There’s an odd stereotype about our LGBT+ community on Teesside: that we don’t really exist.

It’s not true, of course – our LGBTees network alone has over two hundred members, and this is just a fraction of an estimated 13,400 LGBT+ people across the Tees Valley. We’ve always been here – but how much of our history can we read about?

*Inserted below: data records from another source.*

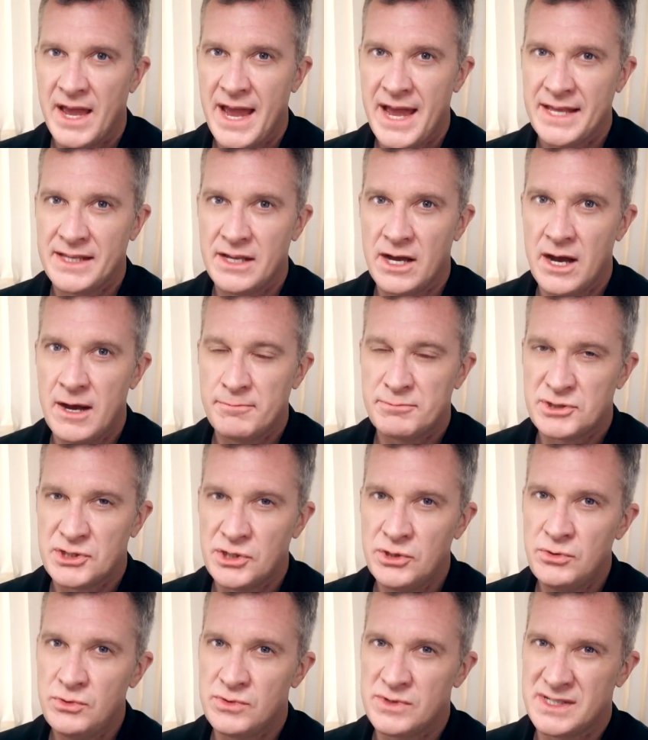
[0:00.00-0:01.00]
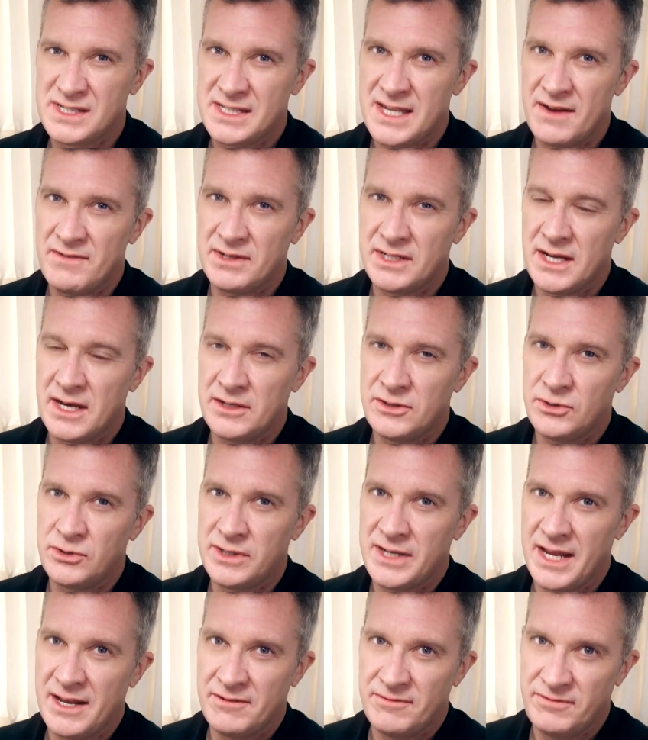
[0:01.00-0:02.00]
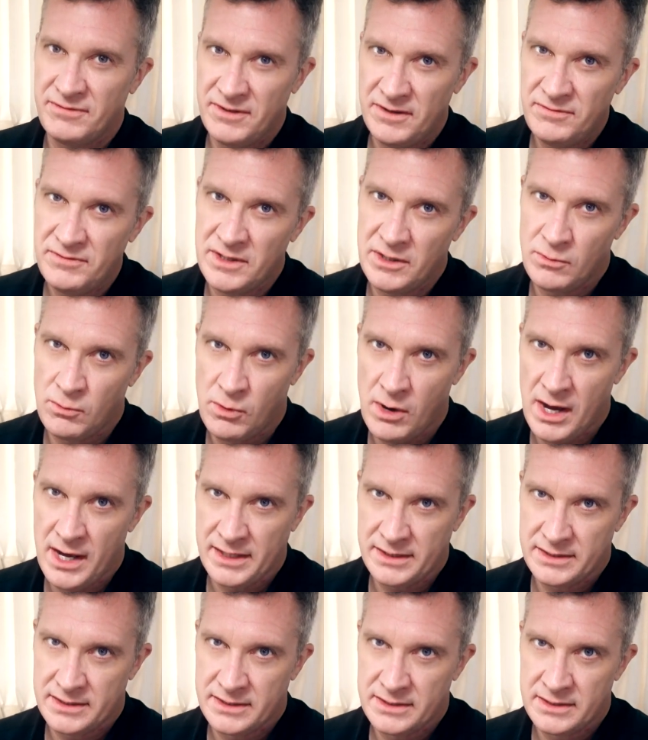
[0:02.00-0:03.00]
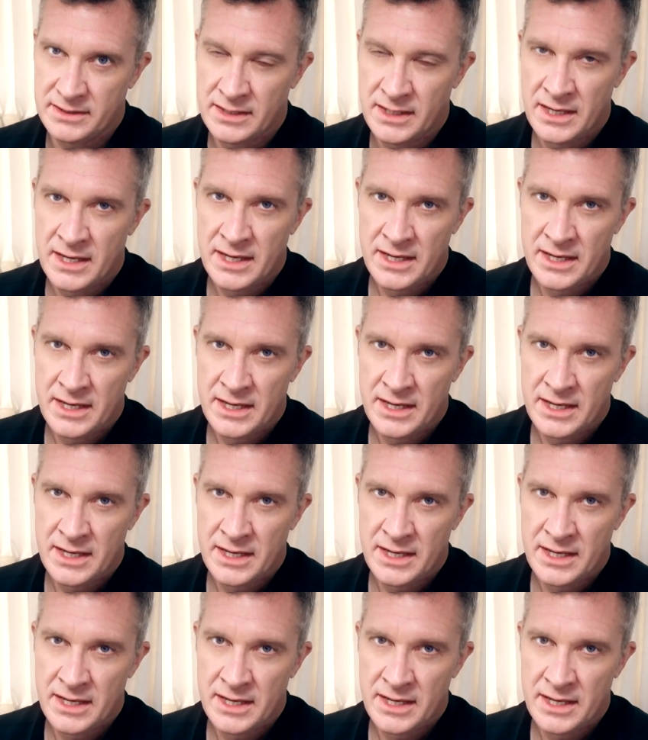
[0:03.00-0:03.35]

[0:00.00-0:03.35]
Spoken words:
and up to 750 watts.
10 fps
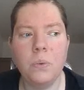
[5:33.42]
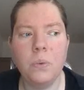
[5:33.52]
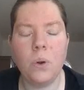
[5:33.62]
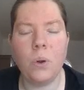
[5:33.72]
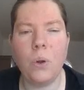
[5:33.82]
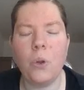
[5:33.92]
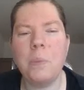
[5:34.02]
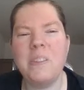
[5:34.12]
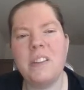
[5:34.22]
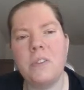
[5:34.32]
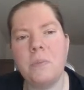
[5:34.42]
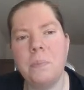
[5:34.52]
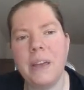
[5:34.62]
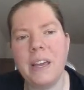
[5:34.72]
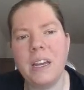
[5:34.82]
hold myself
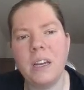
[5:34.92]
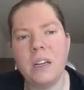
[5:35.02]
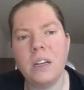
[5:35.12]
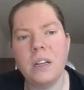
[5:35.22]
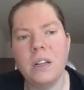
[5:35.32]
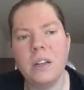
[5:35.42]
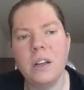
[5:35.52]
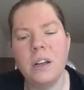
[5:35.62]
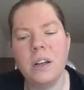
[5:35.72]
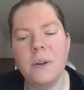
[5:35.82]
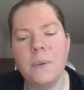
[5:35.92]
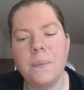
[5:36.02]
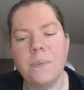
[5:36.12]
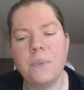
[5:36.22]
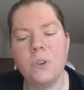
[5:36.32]
back,
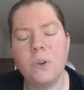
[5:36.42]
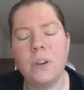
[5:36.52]
to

Instead, what we can read is a lot of commentators saying Teesside couldn’t possibly be a place for LGBT+ people. As with most dodgy opinions, you can find examples of this on Twitter. When the government announced it was going to hold a global LGBT+ conference, the Spectator journalist Jonathan Miller tweeted that it would be irrelevant to ‘everyone in Hartlepool.’ Before that, in February, a man called Anthony tweeted that ‘traditional voters in Redcar’ dislike ‘gender identity politics’. The same view about ‘voters in Redcar’ was tweeted out by a bloke called Michael the year before, and the journalist Helen Lewis the year before that. The problem with all this is that Helen is from Worcester, Anthony is from Norfolk, Jonathan is from France, and Michael is an expat from Yeovil who now lives in Turkey. None of these people, as far as I can tell, have ever even been to Teesside. Their average distance from us is about 760 miles, although I imagine Michael’s doing most of the legwork there.

The challenge here is that for decades, we haven’t been able to tell our own story. It’s been written for us, mainly by those who Jeff Stelling might describe as guacamole-eating latte-drinkers. The truth is that there is a rich, diverse history across Teesside; we’ve had feminist pioneers like Marion Coates Hansen, Alice Coates and Red Ellen Wilkinson, all the way through to Mo Mowlam or Steph McGovern. We’ve had anti-racist campaigners from the Stockton trade unionists through to today’s activists like ‘Chief’ Bradley Mafuta or Georgina Chinaka. So too have we had generations of LGBT+ folk.

That’s why, as we prepare for our post-pandemic Pride, it’s a good opportunity to take a look at just some of the LGBT+ Teessiders left out of our history.

Esmé Langley (b.1919)

Guisborough is a quiet East Cleveland town, perhaps best known for its beautiful ruined priory, home to monks during the 12th century. But in 1919, a woman was born in Guisborough who would go on to lead a less-than-monastic life.

Esmé Langley had a happy childhood, and moved south at the age of sixteen. After working on cyphers at the War Office during WWII, she became a writer and publisher. She had a strong desire to fight for minorities, and in 1963 she founded the UK’s first lesbian group, the Minorities Research Group. Her first task for the MRG was to set up a new publication – Britain’s first lesbian magazine.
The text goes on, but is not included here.